Directions: Please repeat the records below exactly, skipping any pictures.

The data:
══════

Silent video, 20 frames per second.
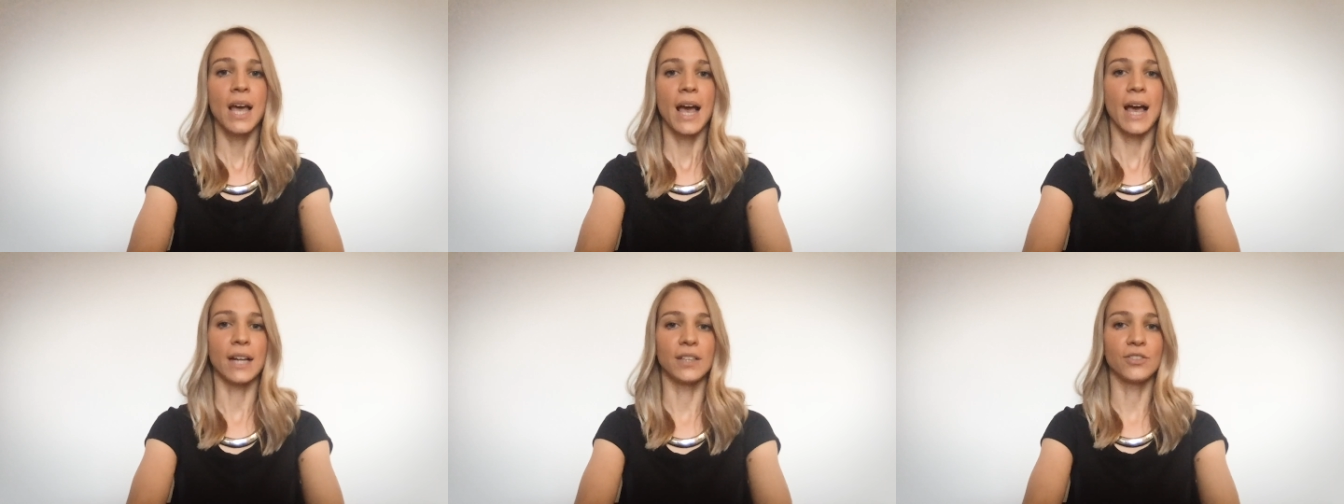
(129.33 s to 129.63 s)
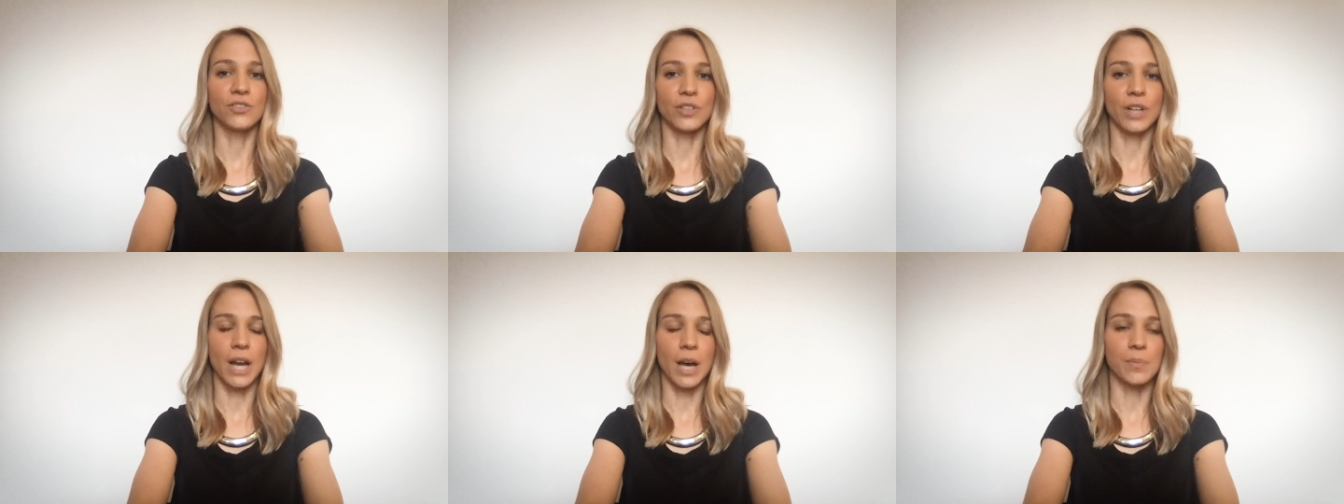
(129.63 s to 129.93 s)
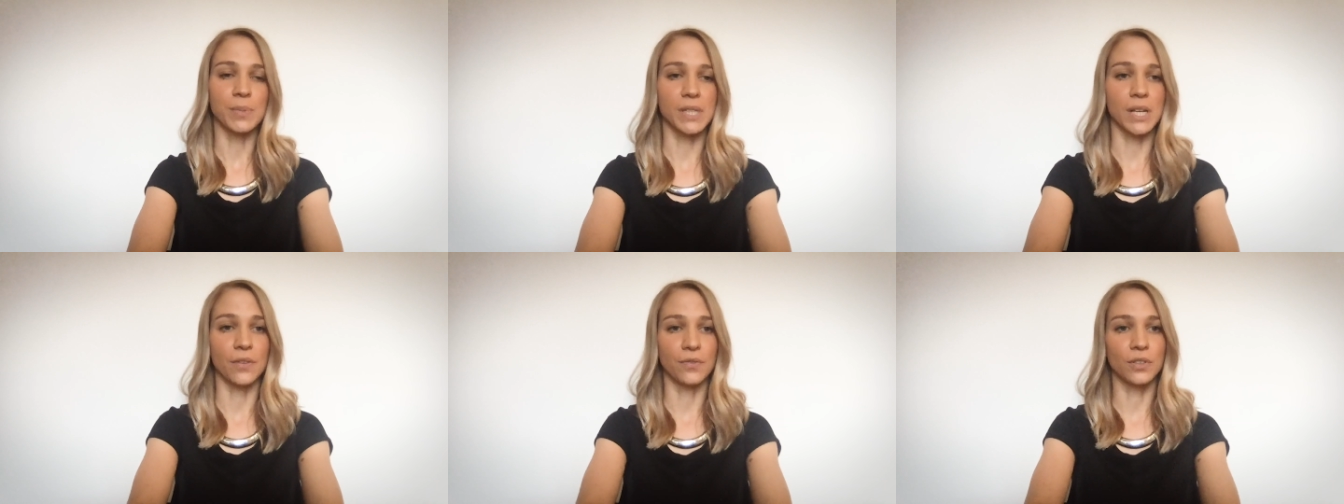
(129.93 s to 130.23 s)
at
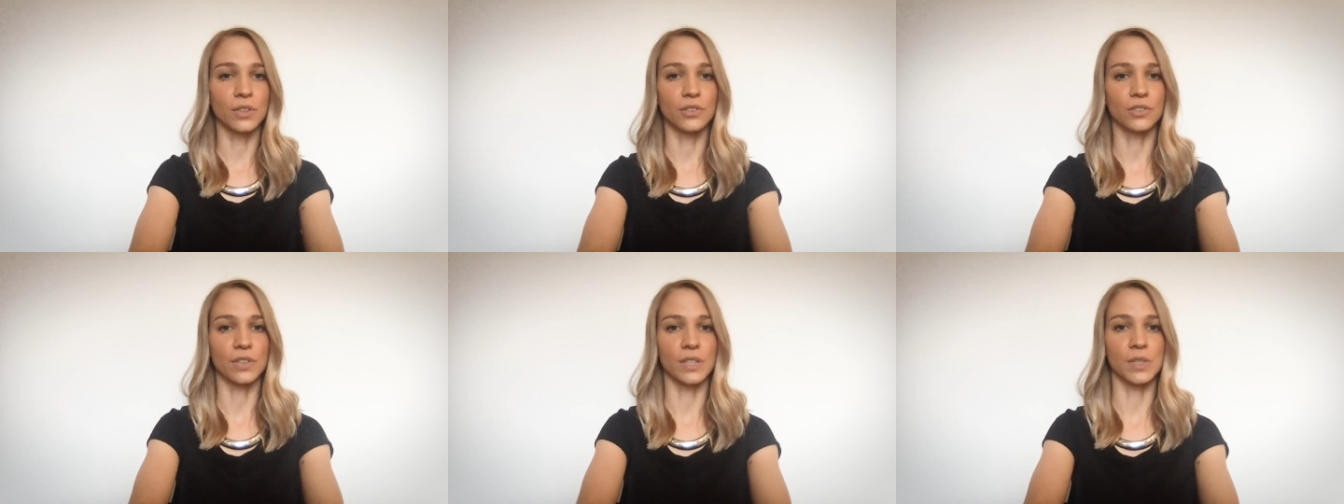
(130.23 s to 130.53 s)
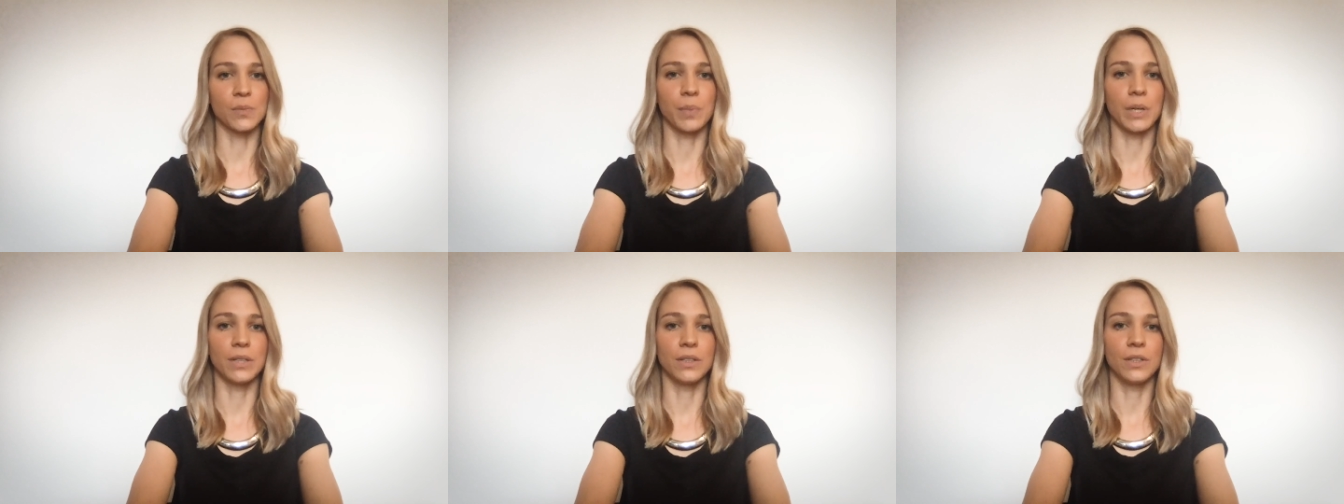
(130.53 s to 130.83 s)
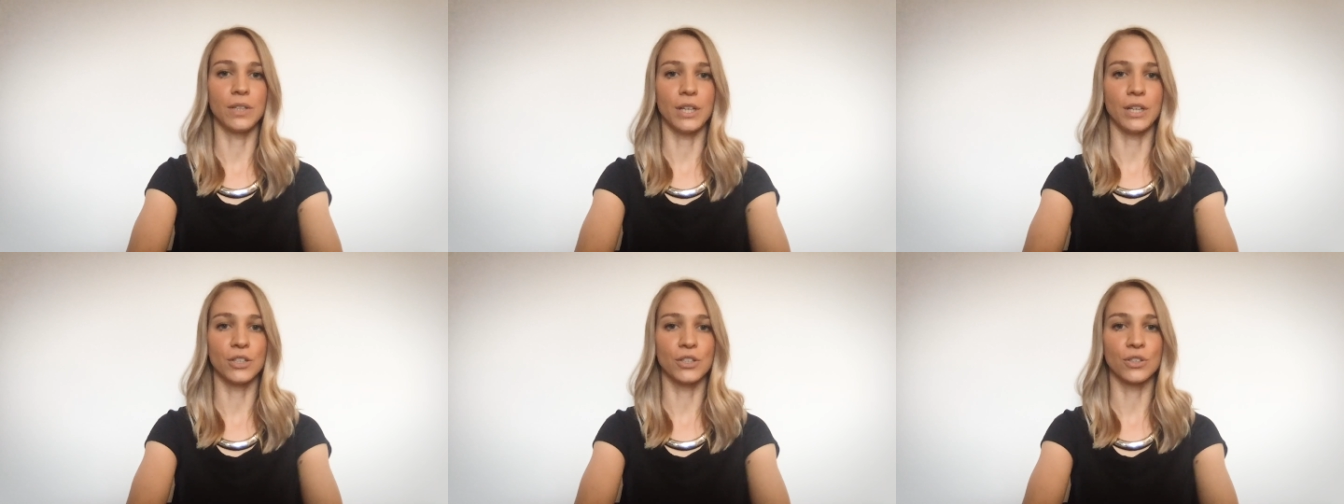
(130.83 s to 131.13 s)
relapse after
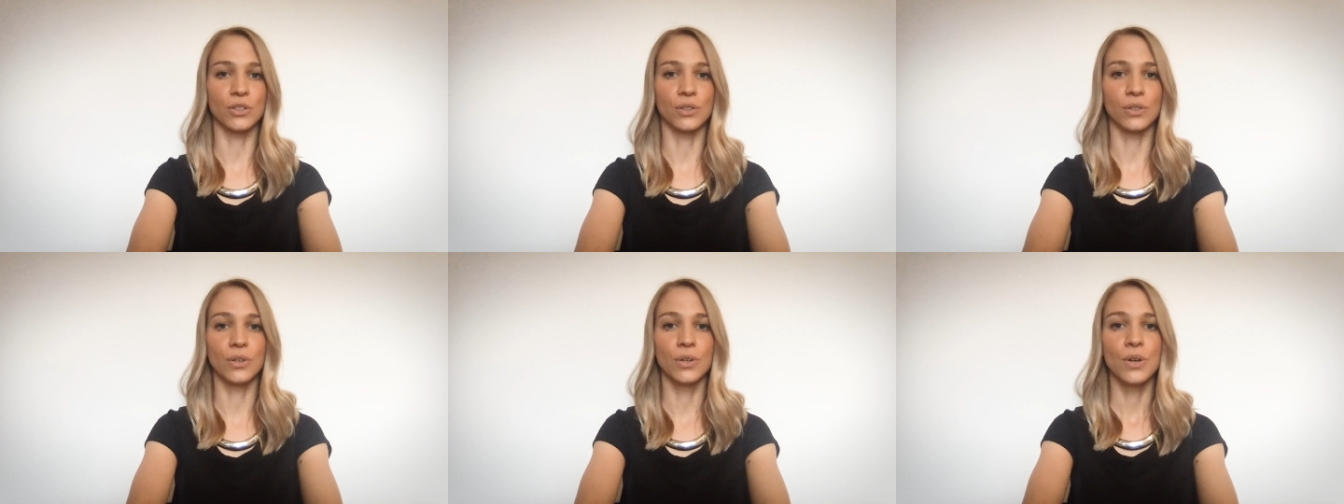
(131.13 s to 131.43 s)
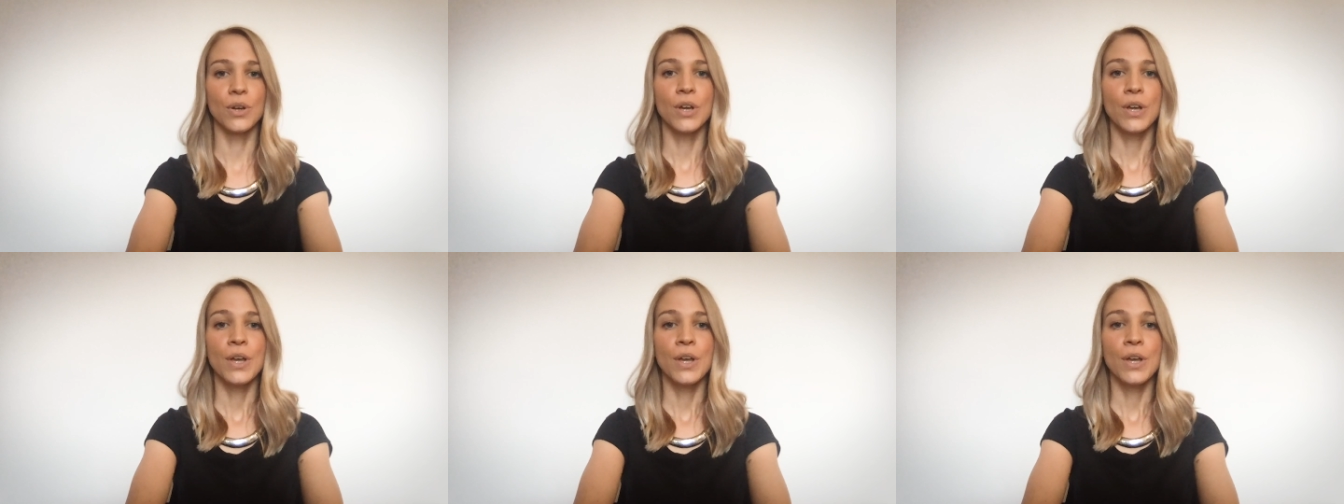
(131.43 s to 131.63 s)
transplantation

══════

Solution to this exercise:
Silent video, 20 frames per second.
(129.33 s to 129.63 s)
(129.63 s to 129.93 s)
(129.93 s to 130.23 s)
at
(130.23 s to 130.53 s)
(130.53 s to 130.83 s)
(130.83 s to 131.13 s)
relapse after
(131.13 s to 131.43 s)
(131.43 s to 131.63 s)
transplantation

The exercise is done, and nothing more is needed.